I have been studying (mostly googling) various studies and experiments done in regards to finding a cure for PCD. I have come to some promising leads in the gene therapy department.

The one that excites me the most is:

ncbi.nlm.nih.gov/pubmed/193...

From the article: "Cilia beating was recorded and electron microscopy of the cilia was performed. Transcription and translation of the transduced DNAI1 gene were detected in human cells treated with the lentivirus. In addition, immotile cilia recovered a normal beat and outer dynein arms reappeared. We demonstrated that it is possible to obtain a normalization of ciliary beat frequency of deficient human airway epithelial cells by using a lentivirus to transduce cells with the therapeutic gene"

This is (or was) a clinical trial done in London by Professor O’Callaghan on treating the underlying disorder of PCD in children. If I lived in London or anywhere in the UK, I would definitely get in touch with Professor Chris L O'Callaghan. The link to the study is below:

action.org.uk/our-research/...

Another gene therapy clinical trial has been performed here:

ciliajournal.biomedcentral....

More genetic therapy trials, this one in the USA: nature.com/gt/journal/v21/n...

What I'm getting at, is that if you have PCD and live in the same countries that these trials are being performed, why not contact these brilliant people that are trying to find a cure, and ask them how you can help, can you take part in the trial, are there any updates, etc? I know it sounds like a long shot, but what's the worst that could happen? I'm in south east Europe and plan to get in touch with a few researchers, ask them if they have 5 minutes to spare and pose the above questions.

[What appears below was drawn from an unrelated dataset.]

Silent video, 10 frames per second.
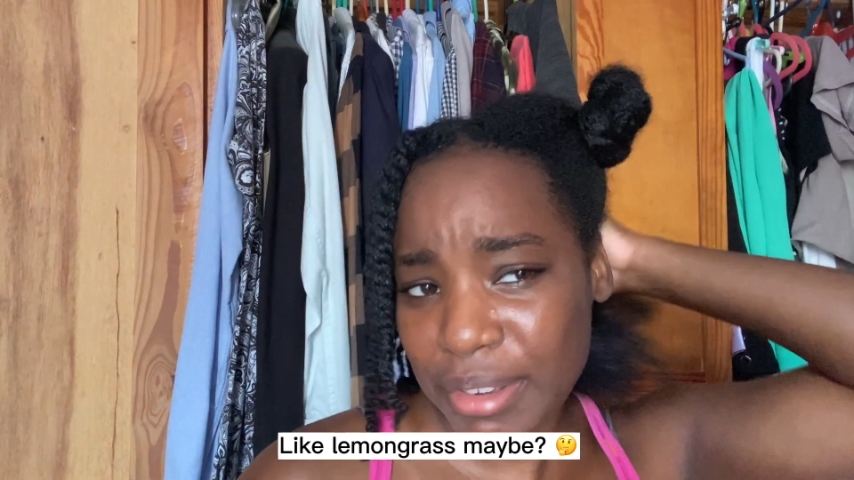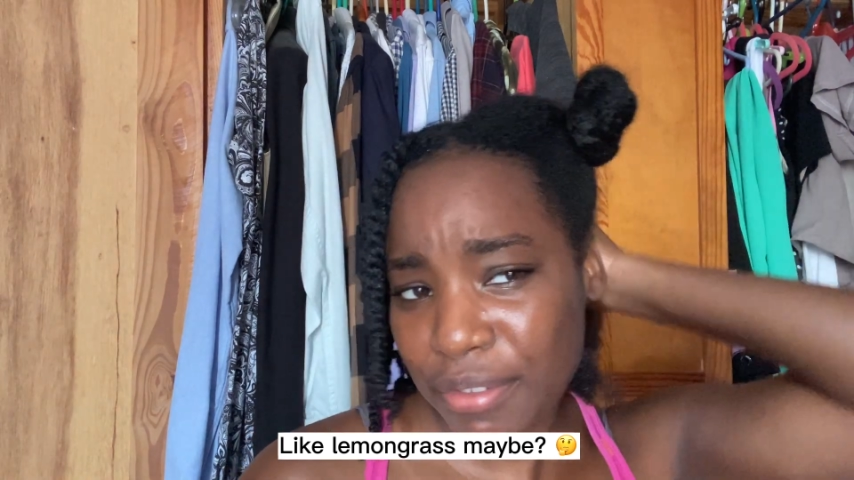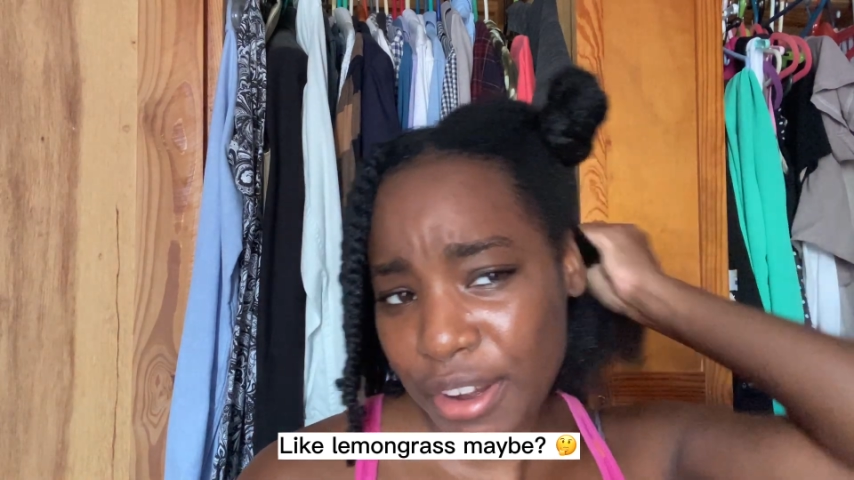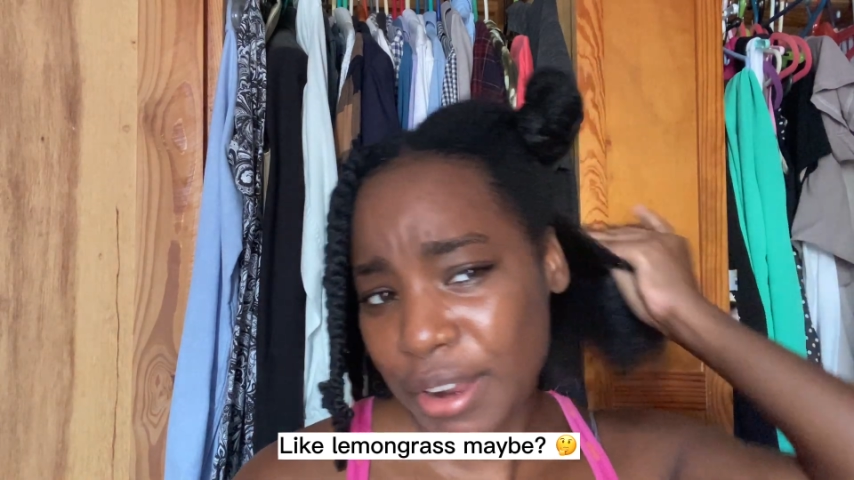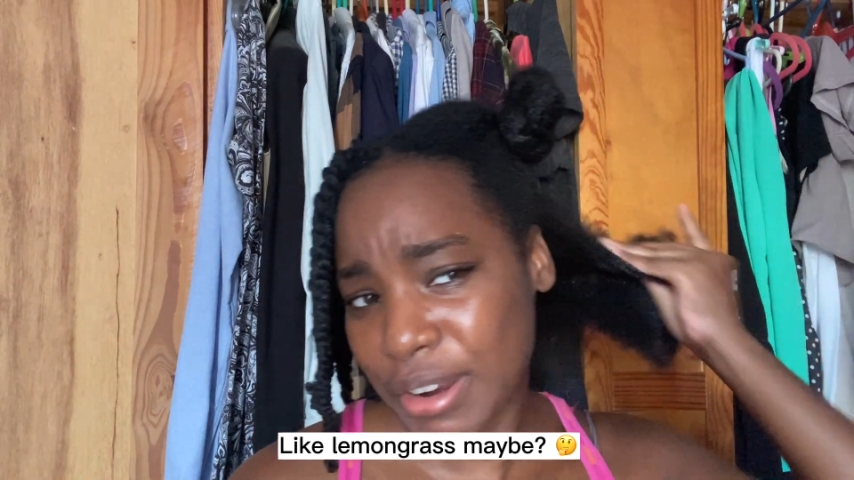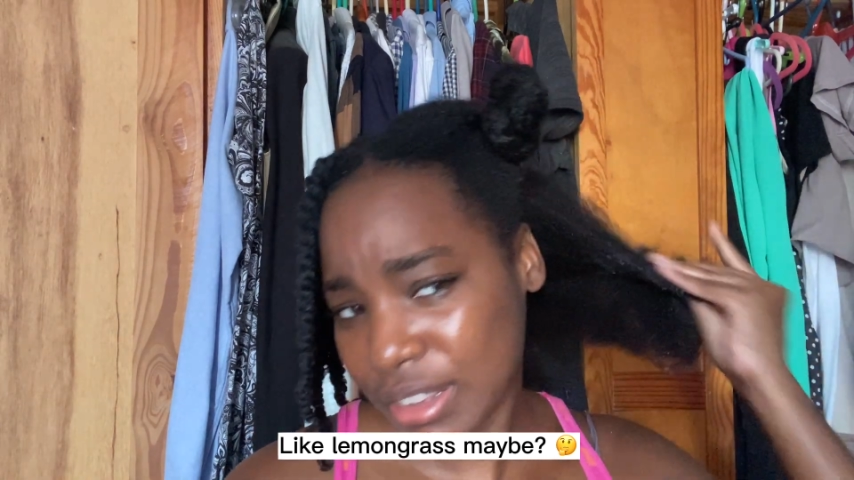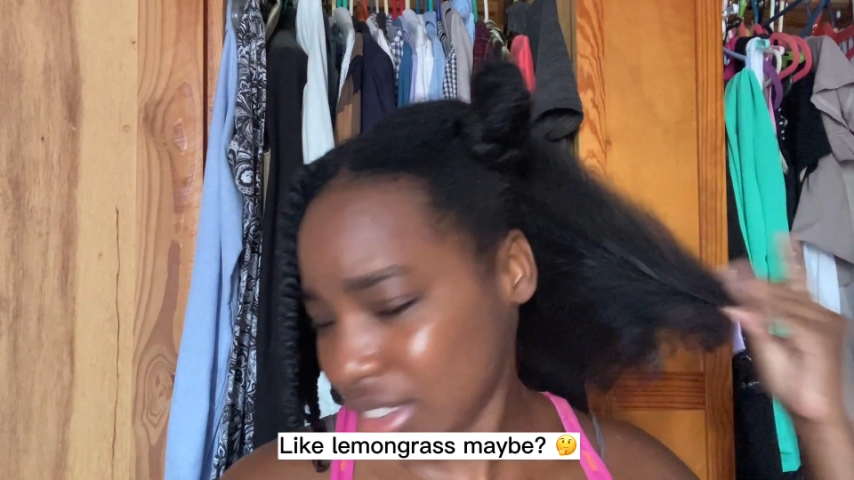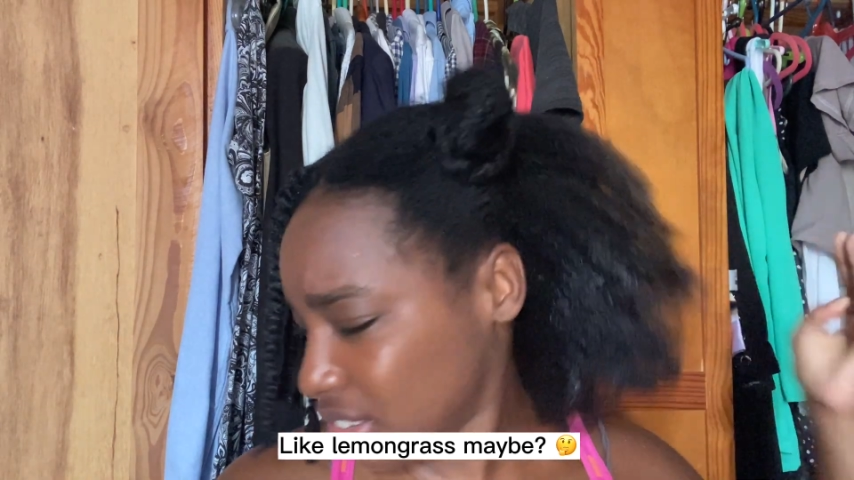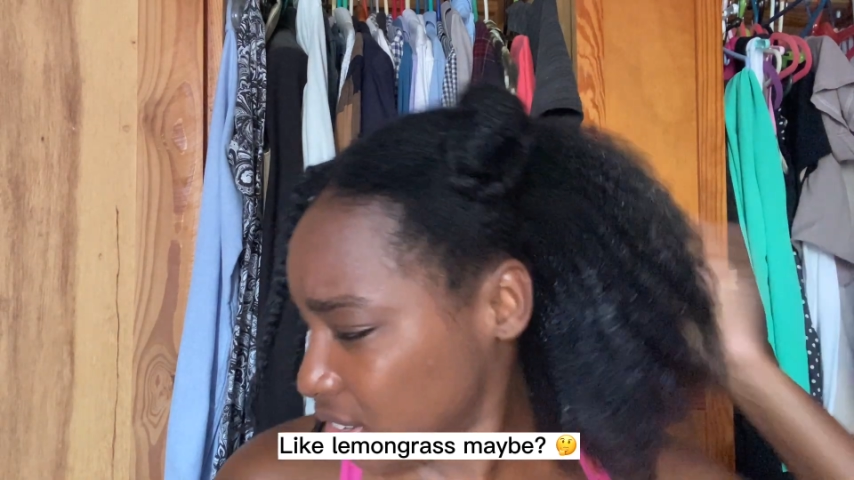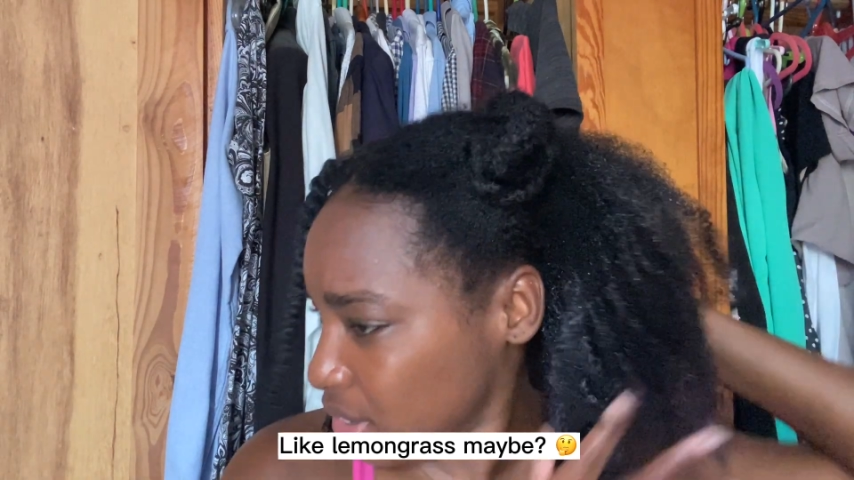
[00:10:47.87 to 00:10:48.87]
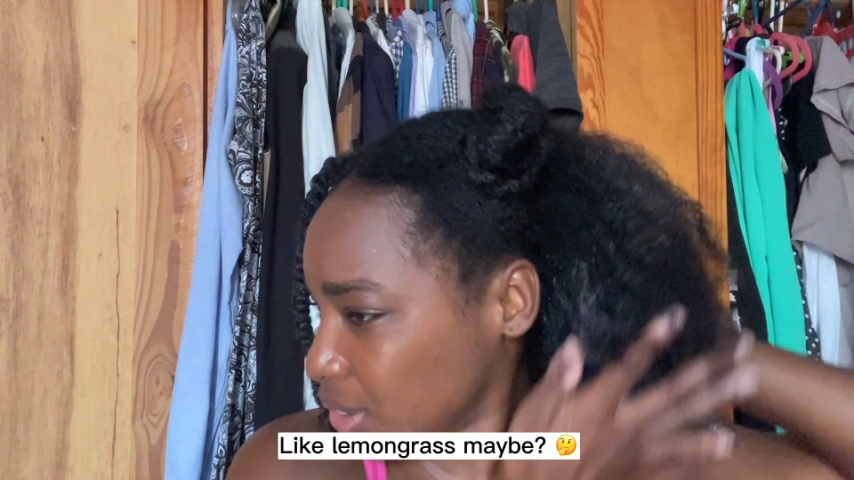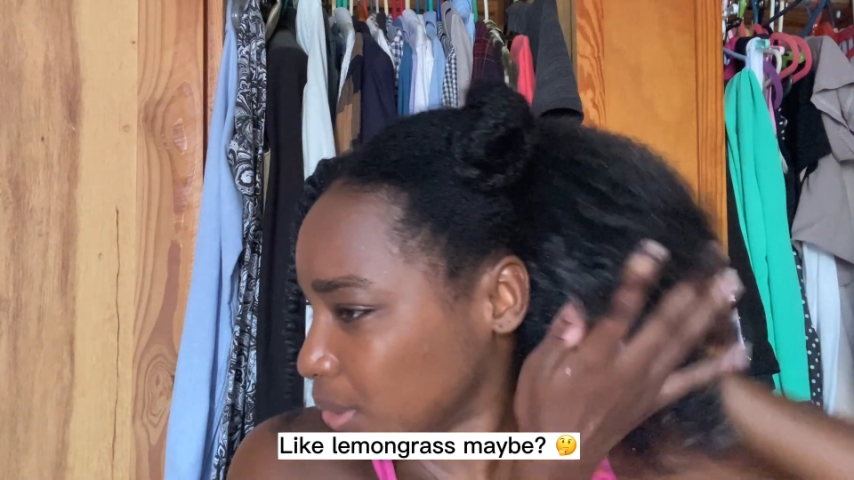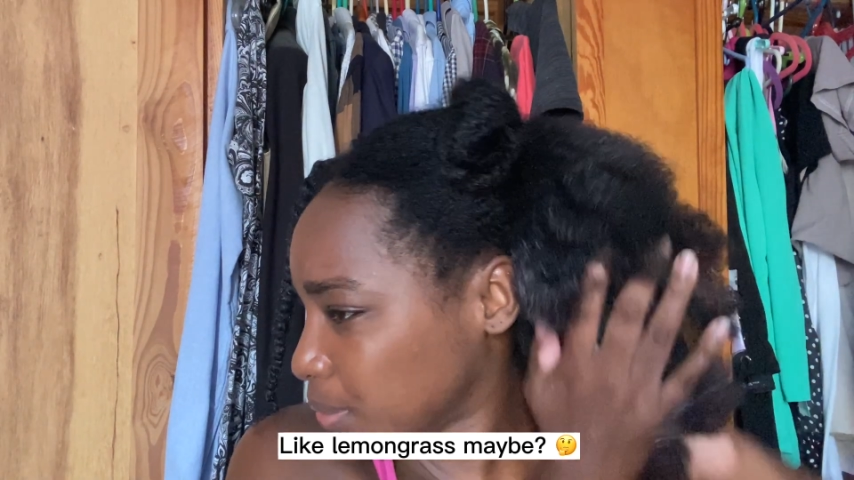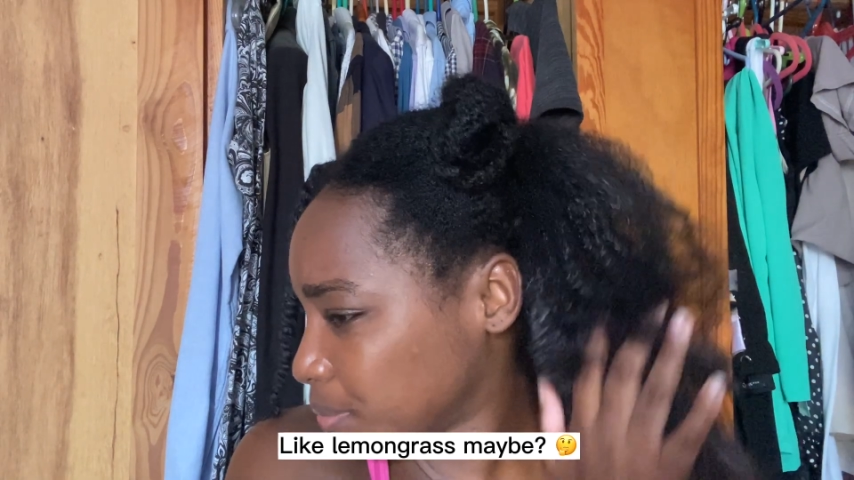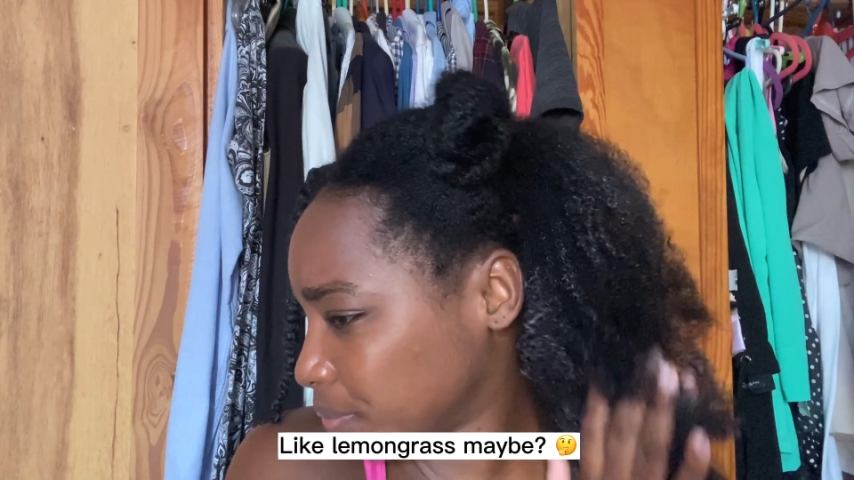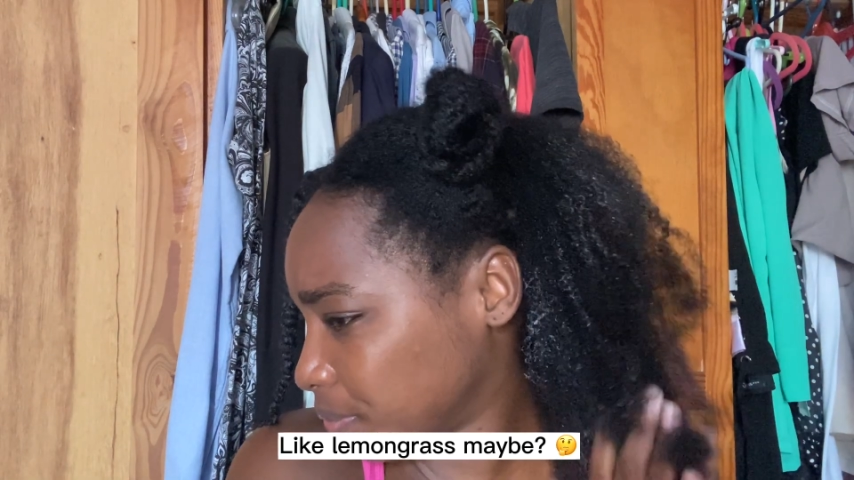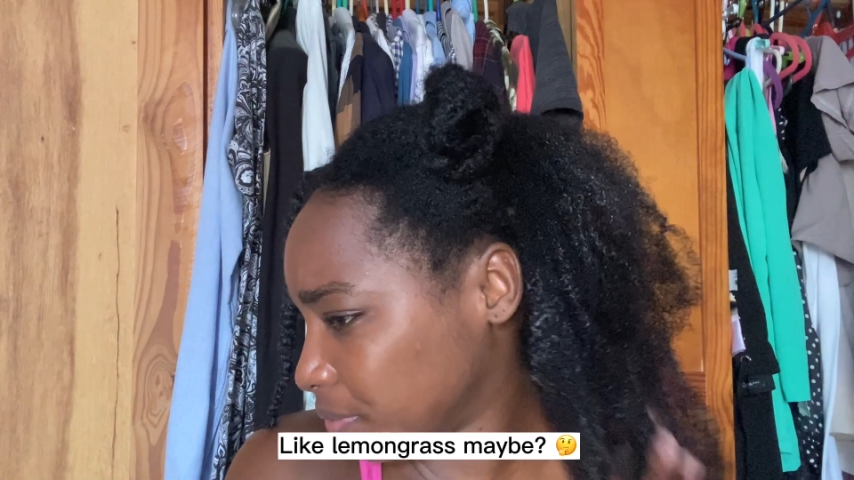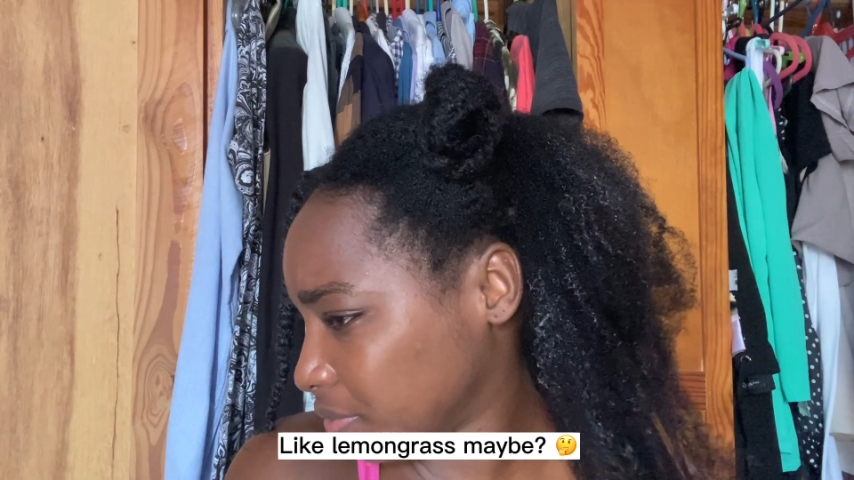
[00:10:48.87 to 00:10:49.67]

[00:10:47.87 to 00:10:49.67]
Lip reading: fragrance to you though.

It's up to us patients and family of patients to push this research along, because of the rarity of this disease and little media coverage. If we don't, no one else will.

P.S.

In case you haven't yet, I suggest all PCDer's review and sign up on the following website

rarediseasesnetwork.org/cms...

P.P.S

I'm scheduled for genethic testing at the end of this month, to see if they can identify the underlying gene. Have any of you had genetic testing done? How did it go?